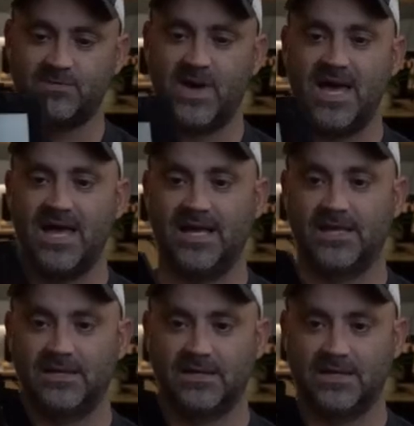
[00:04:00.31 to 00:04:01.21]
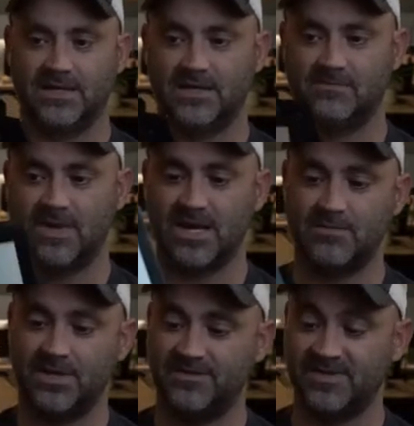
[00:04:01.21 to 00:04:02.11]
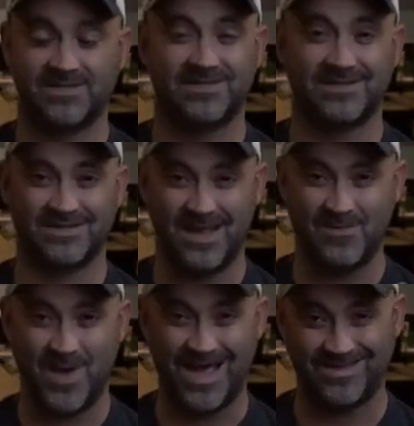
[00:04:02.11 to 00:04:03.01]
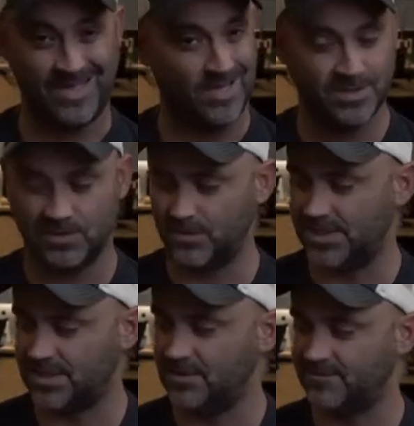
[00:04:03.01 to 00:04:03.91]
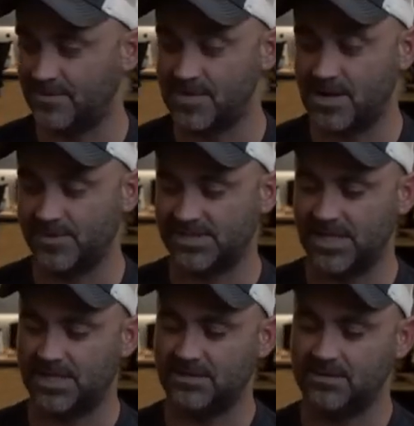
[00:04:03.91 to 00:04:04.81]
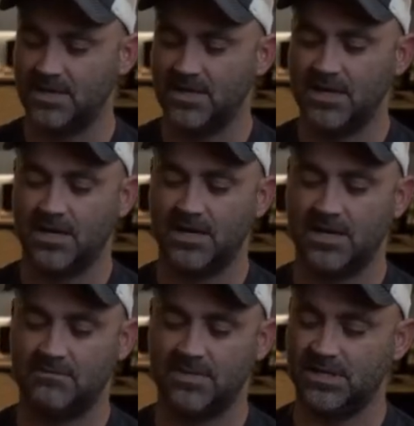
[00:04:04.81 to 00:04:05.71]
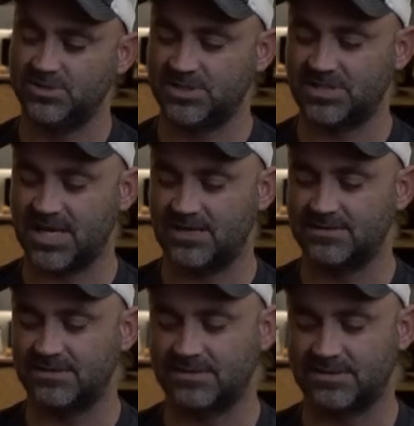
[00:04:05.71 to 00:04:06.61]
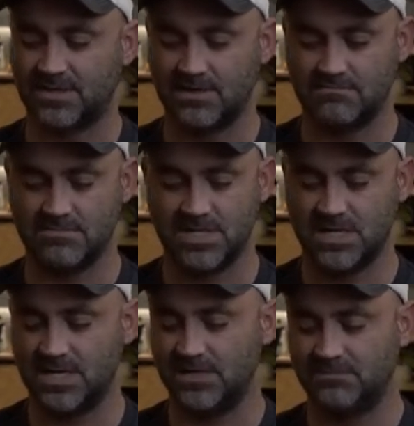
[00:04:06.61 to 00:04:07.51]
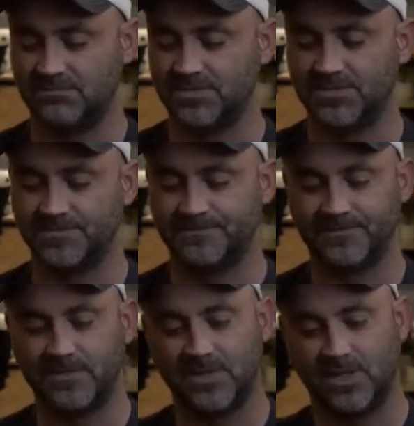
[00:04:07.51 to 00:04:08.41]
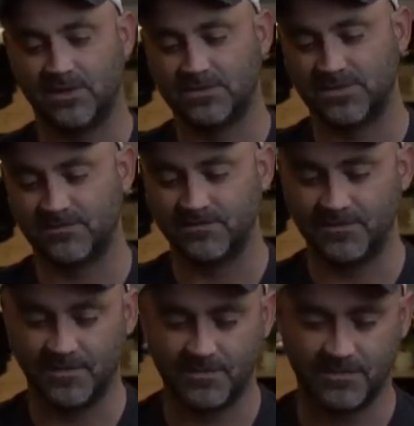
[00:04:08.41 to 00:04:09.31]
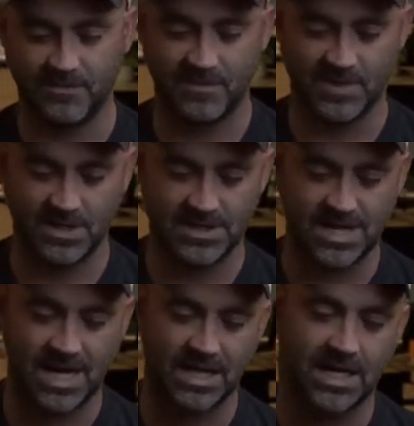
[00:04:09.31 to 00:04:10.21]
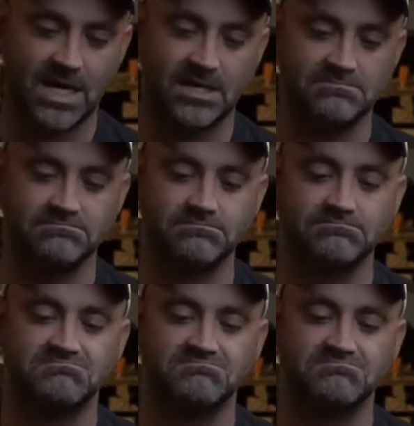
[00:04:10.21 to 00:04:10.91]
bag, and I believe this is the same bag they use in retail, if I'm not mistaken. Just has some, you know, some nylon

--------------------

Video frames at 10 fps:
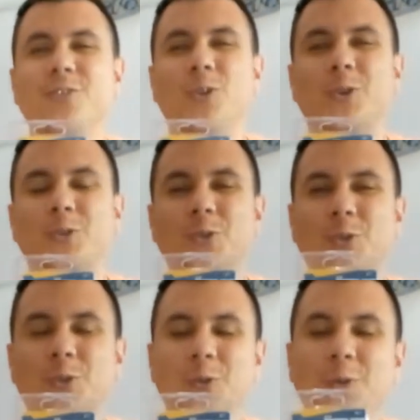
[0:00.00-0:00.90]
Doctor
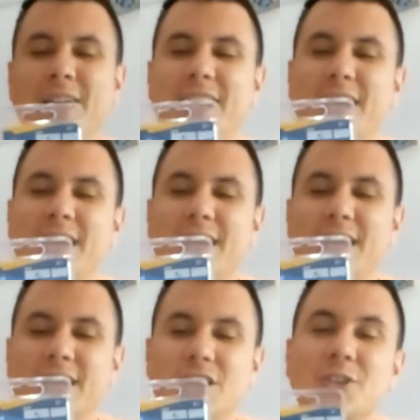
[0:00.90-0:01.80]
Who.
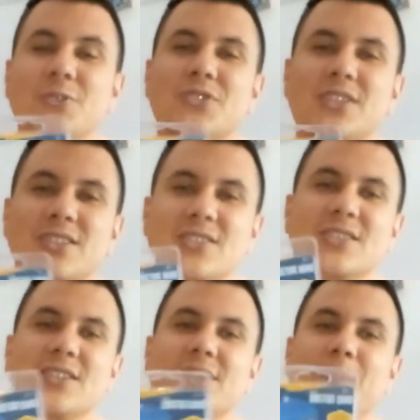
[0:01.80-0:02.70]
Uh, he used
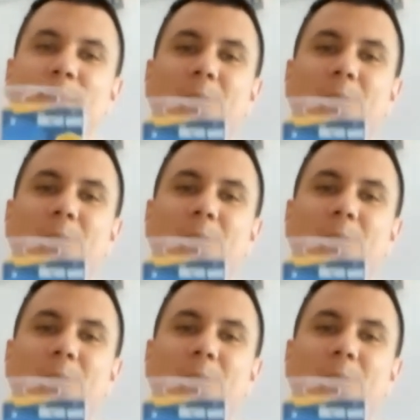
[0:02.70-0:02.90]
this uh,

--------------------

INSTRUCTIONS TO FOLLOW>
The reply should hold exactly the lines above, starting at the line with "[00:04:00.31 to 00:04:01.21]" and ending at the line with "[00:04:09.31 to 00:04:10.21]", and no pictures.

RESULT OF THE TASK>
[00:04:00.31 to 00:04:01.21]
[00:04:01.21 to 00:04:02.11]
[00:04:02.11 to 00:04:03.01]
[00:04:03.01 to 00:04:03.91]
[00:04:03.91 to 00:04:04.81]
[00:04:04.81 to 00:04:05.71]
[00:04:05.71 to 00:04:06.61]
[00:04:06.61 to 00:04:07.51]
[00:04:07.51 to 00:04:08.41]
[00:04:08.41 to 00:04:09.31]
[00:04:09.31 to 00:04:10.21]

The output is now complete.